Inserito nella "spending review" un provvedimento che obbliga il medico a indicare nelle prescrizioni il principio attivo al posto del nome commerciale del farmaco. Bene, nonostante l'allarmismo di Farmindustria. Per i cittadini resta la stessa libertà di scelta, mentre aumenta la possibilità di risparmiare e si mette un limite alle pressioni indebite delle aziende farmaceutiche sui medici.

Nel quadro della "spending review", ovverosia dei tagli per alleggerire la spesa pubblica, è stato inserito un provvedimento che obbliga i medici di base a prescrivere i medicinali con il nome del principio attivo, sia la prima volta che prescrivono un farmaco per una terapia cronica; sia quando prescrivono un farmaco per una terapia non cronica ed esistono diversi farmaci equivalenti.

Insomma, non scriveranno più, per fare un esempio, "Aulin", bensì "nimesulide". E in farmacia potremo scegliere il farmaco a base di nimesulide che costa meno. Per trovare il farmaco meno caro a parità di principio attivo, utilizza la nostra banca dati.

Spending review: Farmindustria protesta, Altroconsumo approva

Alte e immediate le proteste di Farmindustria, che sostiene che il provvedimento "esautori" il medico dalla scelta del farmaco. Ma perché il medico dovrebbe occuparsi della marca, quando quello che conta è il principio attivo? In realtà in questo modo il paziente è incoraggiato a scegliere il farmaco che costa meno, all'interno di quelli con lo stesso principio attivo. Il che si tradurrà, sperabilmente, in un aumento del consumo di generici.
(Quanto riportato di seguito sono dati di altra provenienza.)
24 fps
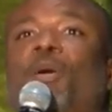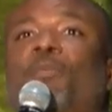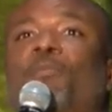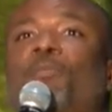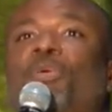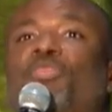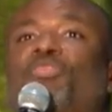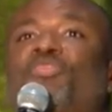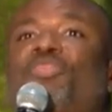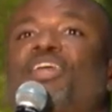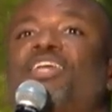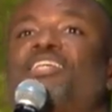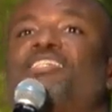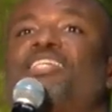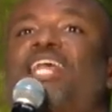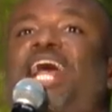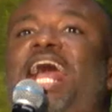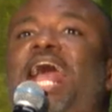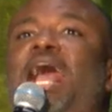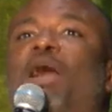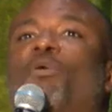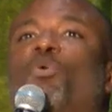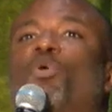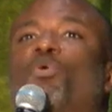but this
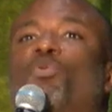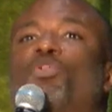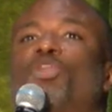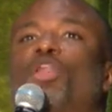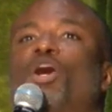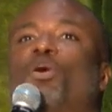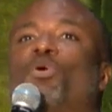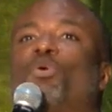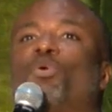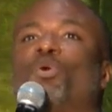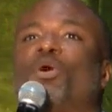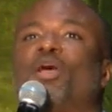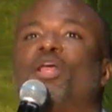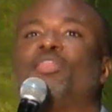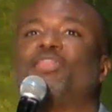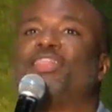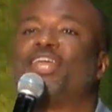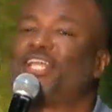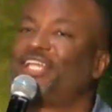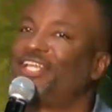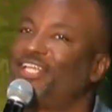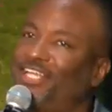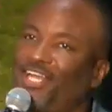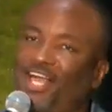I will know
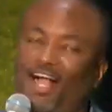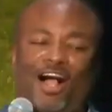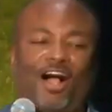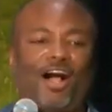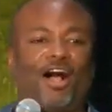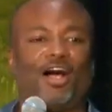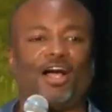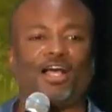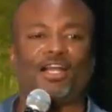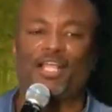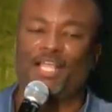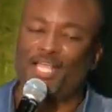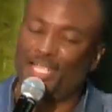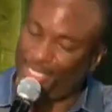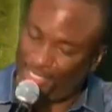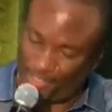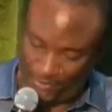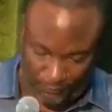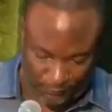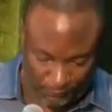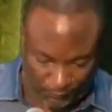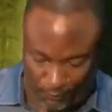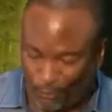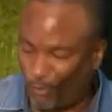that God
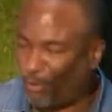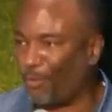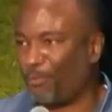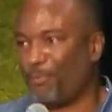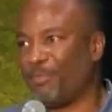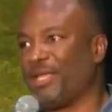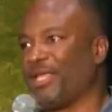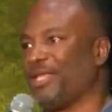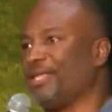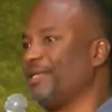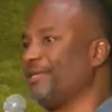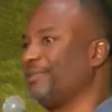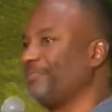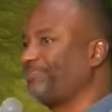is for me.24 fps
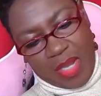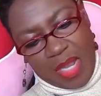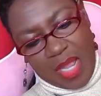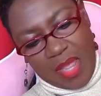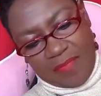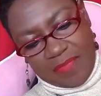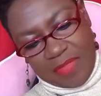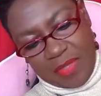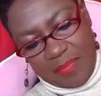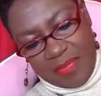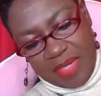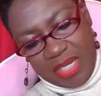
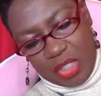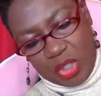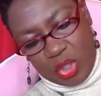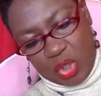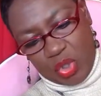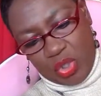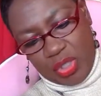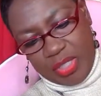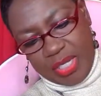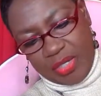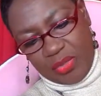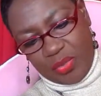Have to make
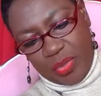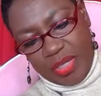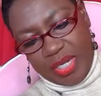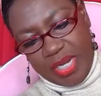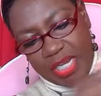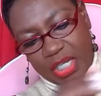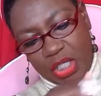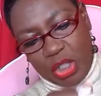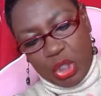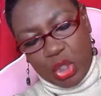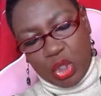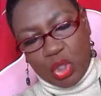sure that when
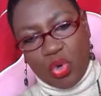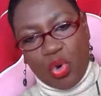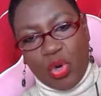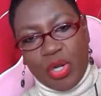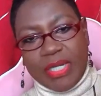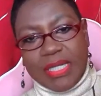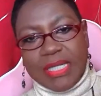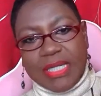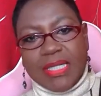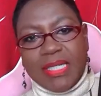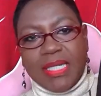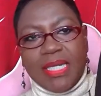I
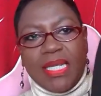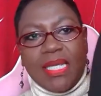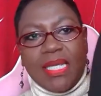shortenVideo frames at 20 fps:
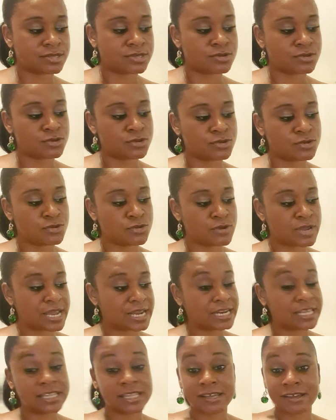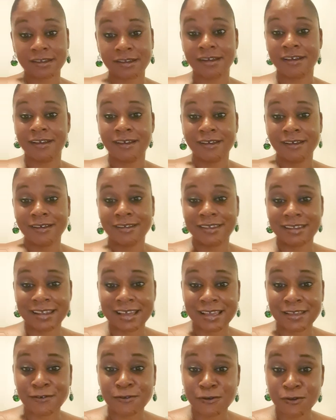to anything
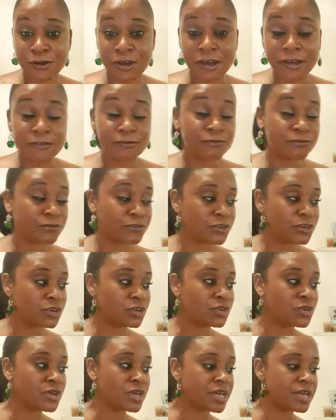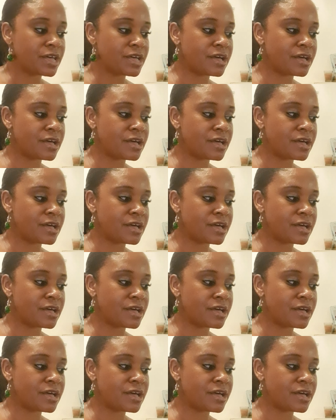that you're going through,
Il cittadino resta comunque libero di continuare a prendere il farmaco di marca, pagando, come oggi, la differenza di prezzo. Da tempo il Servizio sanitario rimborsa soltanto il prezzo del generico: quindi dal punto di vista della libertà di scelta per il cittadino non cambia niente.

Risparmiare sui farmaci, non scaricare la spesa sui cittadini

Si tratta di un buon provvedimento, che Altroconsumo appoggia, da molti punti di vista:
- è meglio spingere il medico a usare il nome del principio attivo e non il nome di fantasia dei farmaci: questo aiuta il paziente a capire che cosa si sta assumendo, diminuisce il rischio di prendere lo stesso principo attivo attraverso farmaci diversi, rende il cittadino più consapevole;

- sono ottimi tutti i provvedimenti che incoraggiano a usare farmaci equivalenti (o generici) al posto dei farmaci di marca: ricordiamo che un farmaco equivalente acquistato in farmacia ha tutte le caratteristiche di sicurezza ed efficacia che hanno i farmaci di marca ed è prodotto e garantito esattamente allo stesso modo;

- sono ottimi i provvedimenti che incidono sulla spesa senza peggiorare la qualità della cura: e utilizzare maggiormente i farmaci equivalenti è certamente uno di questi.
Sorprende la dichiarazione del segretario della Federazione dei medici di famiglia (Fimmg), che sostiene l'inutilità del provvedimento, adducendo il motivo che già ora il Servizio sanitario rimborsa soltanto il prezzo del generico, lasciando il resto ai cittadini.

Per la Fimmg risparmiare o scaricare i costi sui cittadini è forse la stessa cosa?
Del resto, i dati parlano chiaro:  nel 2011 i cittadini hanno speso 1,32 miliardi di euro tra ticket e quota a carico del paziente in quanto hanno scelto (probabilmente quasi sempre senza un motivo clinico) la specialità di marca invece che il generico . Un aumento del 13.3% rispetto al 2010.

È necessario mettere un freno a questa tendenza.